Наверху, кажется, попытались выпроводить госпожу Шварц, но она заявила, что имеет право остаться; дело касалось ее лично, потому что с подобными соседями нельзя будет спокойно спать. И если Андре еще полностью не утвердился в своих подозрениях, то основания для них были теперь налицо. Комиссар, судя по наступившей паузе, уступил жене. Между тем незнакомый голос продолжал:
– Тут эта мысль, как молния, пронзила господина Банселля. И когда пришла жена с детьми, он воскликнул: «Я сам все сказал этому человеку! Он знал, что в кассе находятся деньги, равные стоимости всей земли, да еще срочные платежи. Он знает секрет, и рукавица тоже его…»
Андре не понял этой последней фразы, точный смысл которой был бы для него ударом дубинки. Но в этом и не было необходимости. Кровь прилила к его лицу, и крупные капли пота выступили на лбу.
– Их было двое? – спросил комиссар.
– Да, – последовал ответ. – Чтобы взломать кассу, нужно было действовать вдвоем.
– Думаете, двое мужчин?
– Нет… Помочь в таком деле мог бы и ребенок.
– Или женщина… – совсем тихо произнес комиссар.
– Ты ведь мне сказал, – вставила госпожа Шварц, – что видел вчера вечером, как они выходили уже после одиннадцати!
Андре скрестил руки на тяжело вздымавшейся груди. Но сознание собственной невиновности придало ему сил, и постепенно он все же пришел в себя. Он захотел подняться наверх и опровергнуть абсурдное обвинение. Как был, неодетый, Андре сделал шаг, и тут его взгляд упал на прелестное создание, продолжавшее улыбаться во сне. Боль приковала его к месту: ее обвинили тоже!
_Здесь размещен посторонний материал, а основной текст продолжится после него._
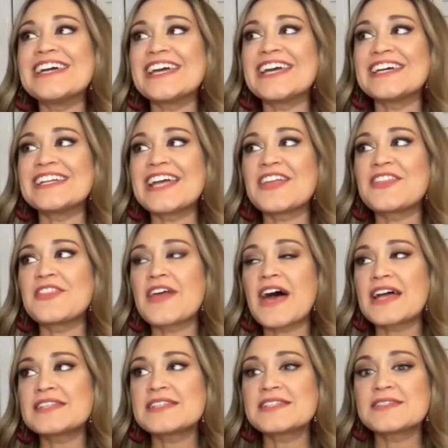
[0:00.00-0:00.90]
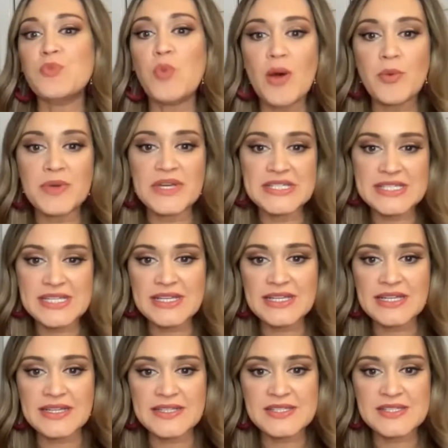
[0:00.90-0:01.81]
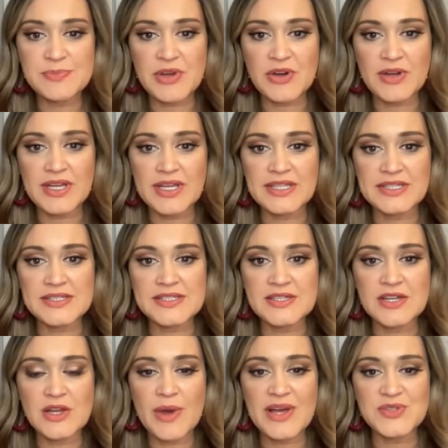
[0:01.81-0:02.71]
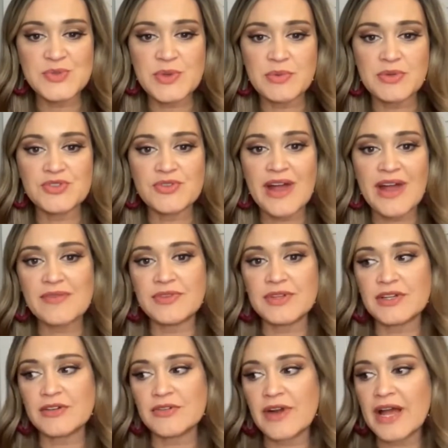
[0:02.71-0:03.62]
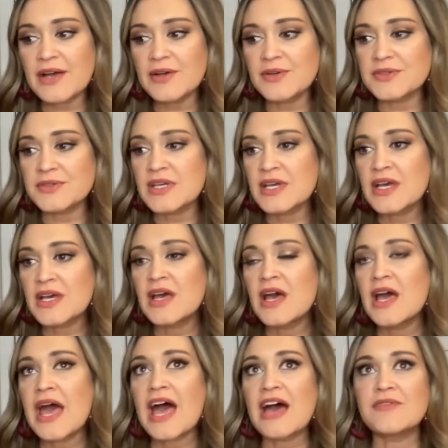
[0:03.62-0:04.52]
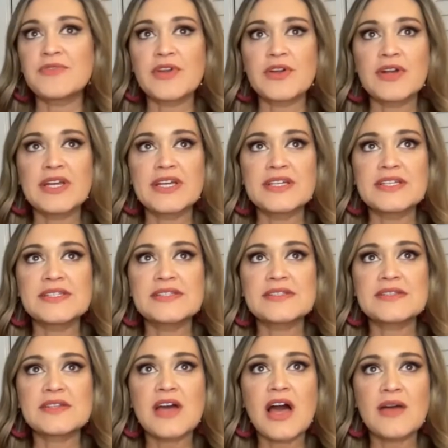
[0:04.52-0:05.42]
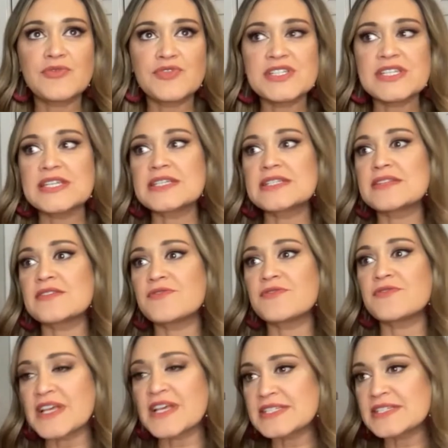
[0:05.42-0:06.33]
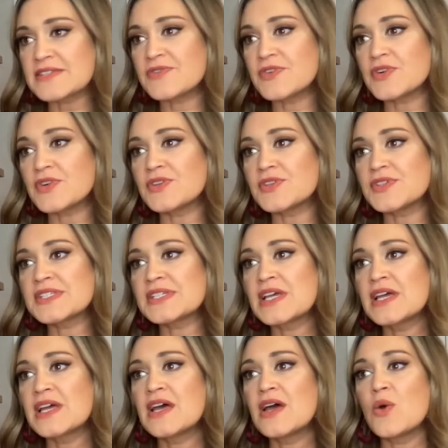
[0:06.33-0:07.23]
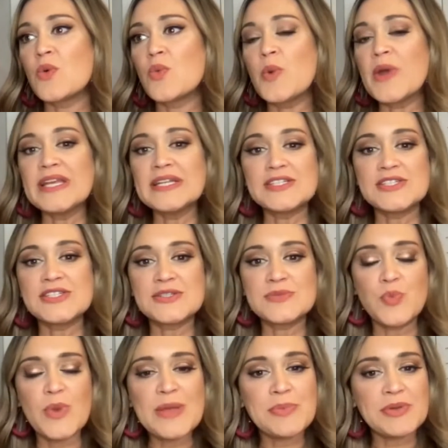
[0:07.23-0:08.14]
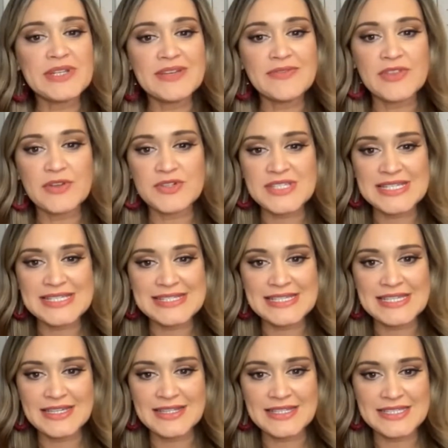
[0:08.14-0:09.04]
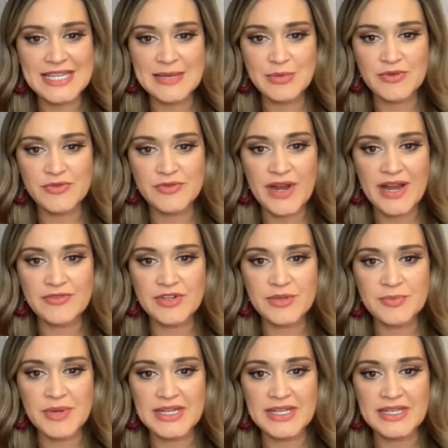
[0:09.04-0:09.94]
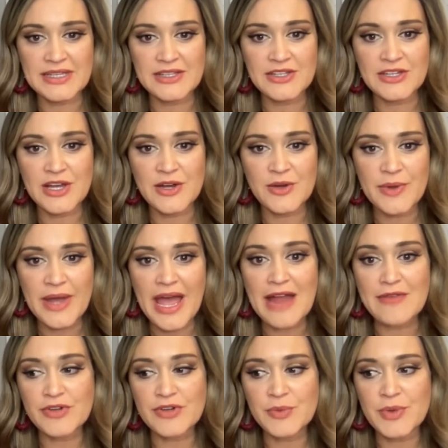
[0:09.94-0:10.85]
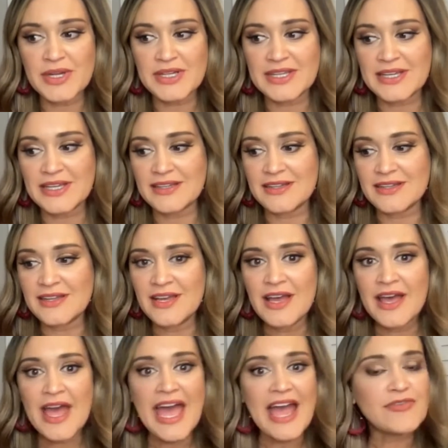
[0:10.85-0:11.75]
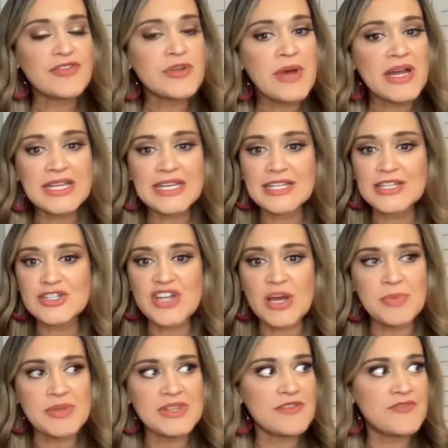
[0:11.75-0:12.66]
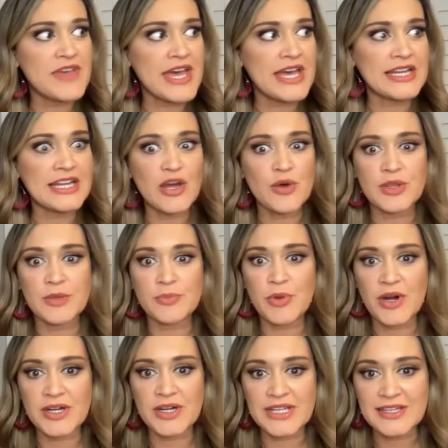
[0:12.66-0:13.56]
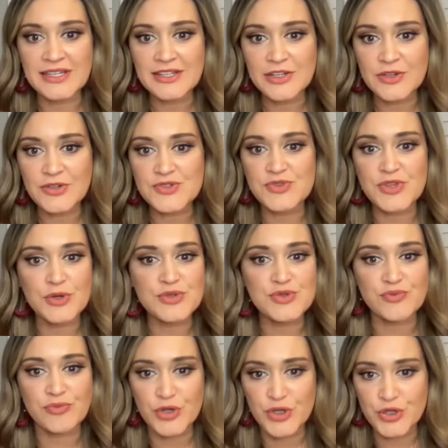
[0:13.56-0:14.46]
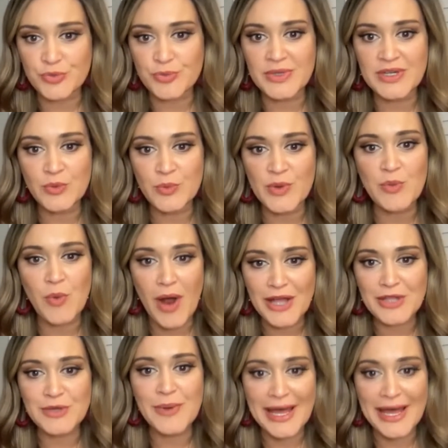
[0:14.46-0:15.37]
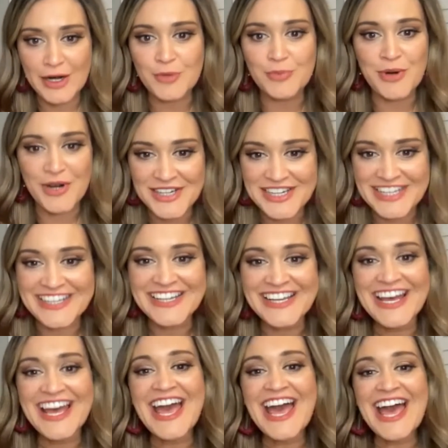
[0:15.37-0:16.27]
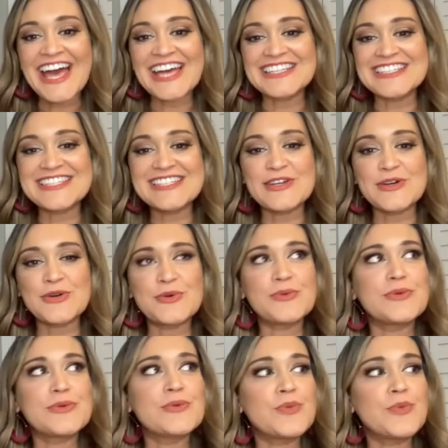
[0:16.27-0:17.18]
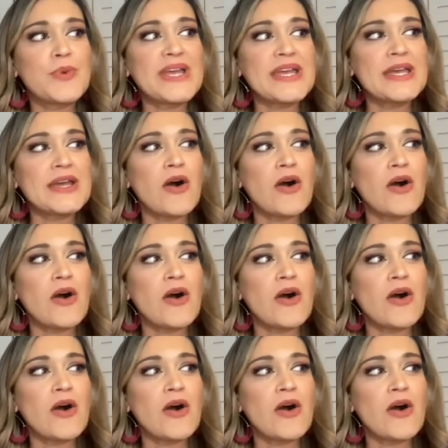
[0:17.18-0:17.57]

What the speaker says: it. And that's what we did experience, as we were traveling around at various conferences and festivals. we believe there's a seat at the table for everybody. You know, everybody can jump in the van and go to the party. There's room. We want you at our party. And so we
Он в ней души не чаял. Раньше он никогда не чувствовал так ясно, как в эти минуты, сколь крепко он ее любит. Ужас охватил его и сразил окончательно. В мыслях возникла тюрьма, суд… Ему привиделось множество людей вокруг скамьи подсудимых; он услышал голос, грубый, торжествующий, непреклонный.
Андре рисовались страшные картины, приводившие в трепет, но он не утратил, как мы убедимся, своей твердости и решительности.
– Он словно с ума спятил, бедняга Банселль, – тем временем продолжал незнакомец. – Держится за голову и все повторяет: «Я сам, я сам ему сказал про чертову рукавицу!»
– Нужно их сейчас же взять под стражу, – заявила госпожа Шварц.
– Дом окружен, – ответил комиссар.
Андре едва обратил внимание на две последние фразы, хотя их угрожающий смысл ясно отражал опасность положения. Перед его глазами стоял господин Банселль, вновь и вновь повторяющий роковые слова.
Мы знаем, что недавно в разговоре с молодым гравировщиком банкир упоминал боевую рукавицу. Но причем она здесь сейчас? А ведь наверху у комиссара полиции о ней говорили уже не в первый раз.
Какая рукавица? Сверху замолчали.
Андре лихорадило. Какая рукавица? Кому она нужна?
Его рукавица была там, в лавке, на обычном месте. Машинально он направился туда. Вошел в лавку и тотчас же глухо застонал: он покачнулся, ему надо было опереться обо что-то, и он прислонился к стене. Его лицо посинело, глаза закрылись, губы дрожали.